● To do
The records below are to be reproduced exactly, and no picture should appear in the copy.

[Collection entries]

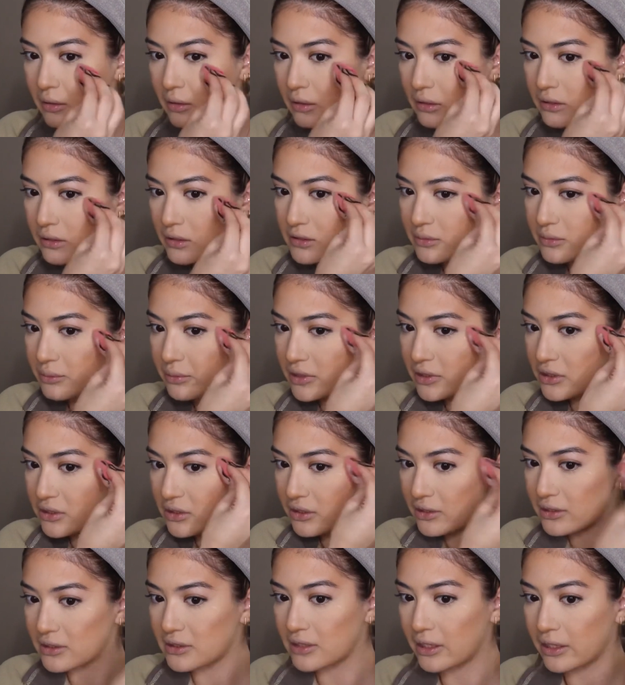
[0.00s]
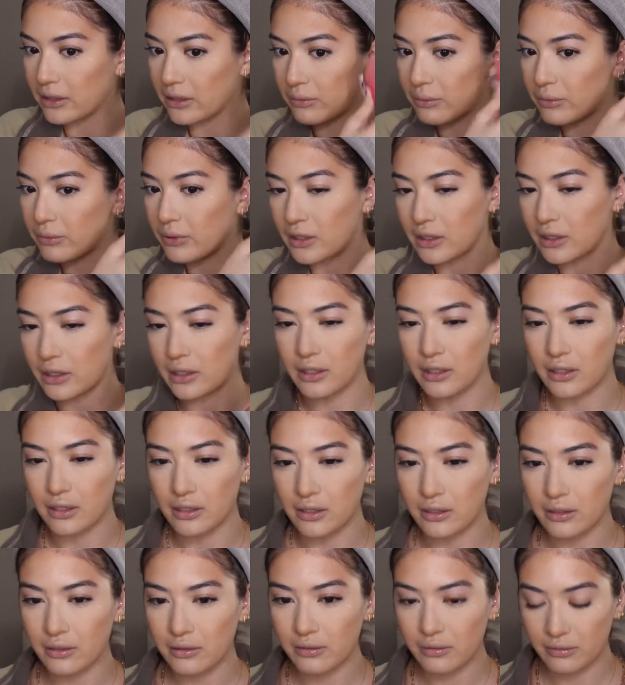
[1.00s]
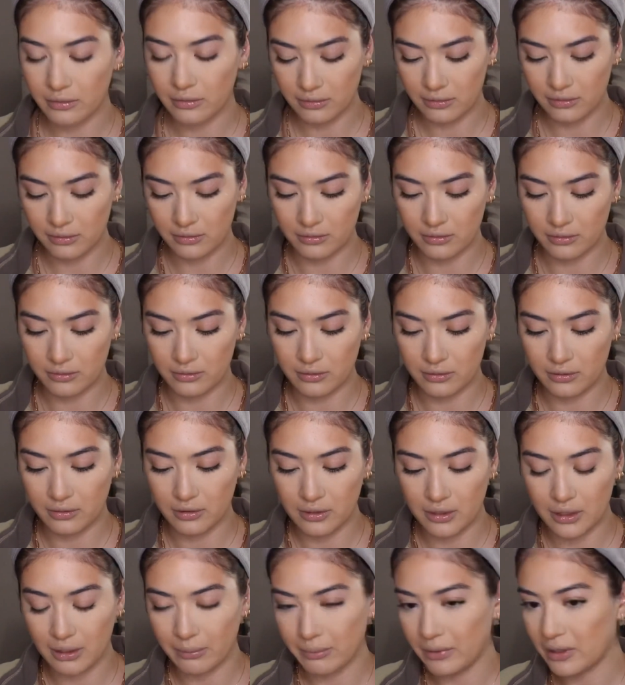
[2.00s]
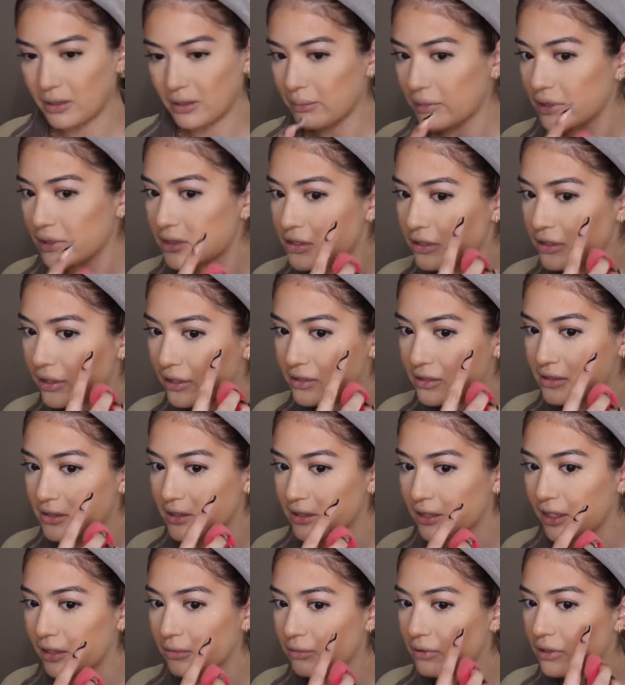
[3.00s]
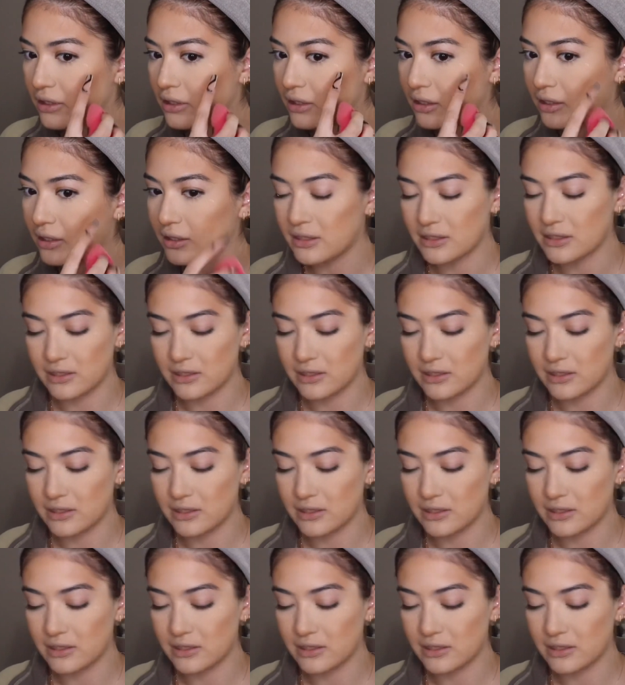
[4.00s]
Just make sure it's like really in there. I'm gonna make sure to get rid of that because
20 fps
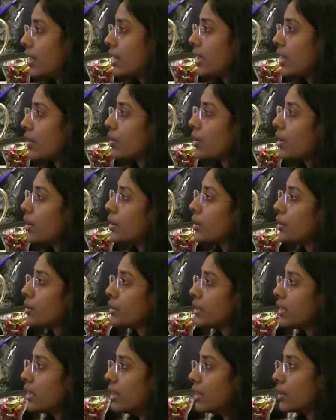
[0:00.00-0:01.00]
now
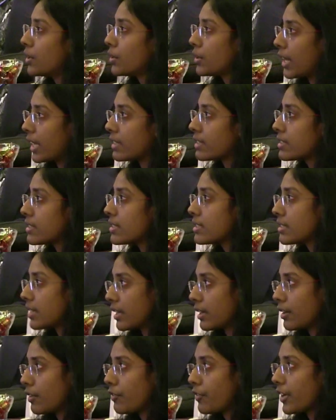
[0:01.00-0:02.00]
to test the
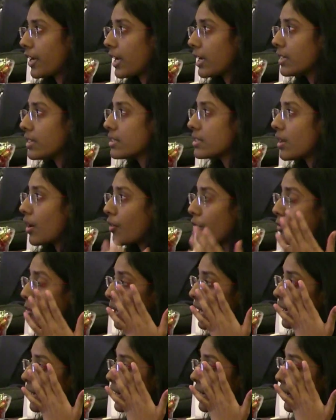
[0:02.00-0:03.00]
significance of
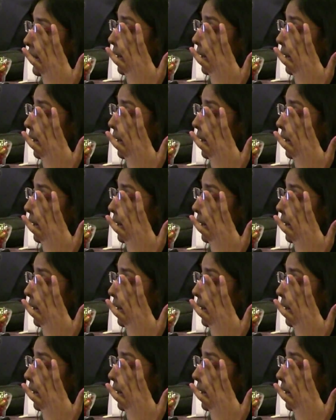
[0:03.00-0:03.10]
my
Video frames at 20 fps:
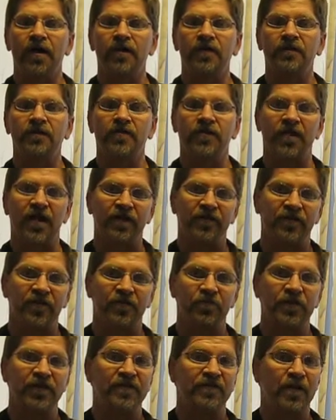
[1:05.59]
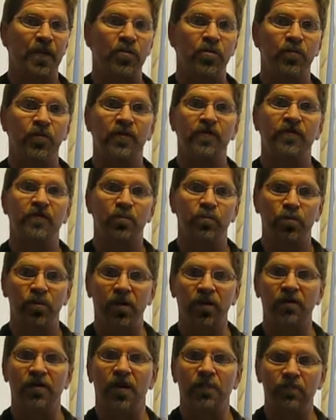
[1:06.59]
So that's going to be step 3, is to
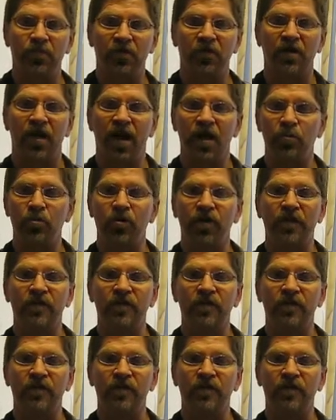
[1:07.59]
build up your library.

● Exercise response
[0.00s]
[1.00s]
[2.00s]
[3.00s]
[4.00s]
Just make sure it's like really in there. I'm gonna make sure to get rid of that because
20 fps
[0:00.00-0:01.00]
now
[0:01.00-0:02.00]
to test the
[0:02.00-0:03.00]
significance of
[0:03.00-0:03.10]
my
Video frames at 20 fps:
[1:05.59]
[1:06.59]
So that's going to be step 3, is to
[1:07.59]
build up your library.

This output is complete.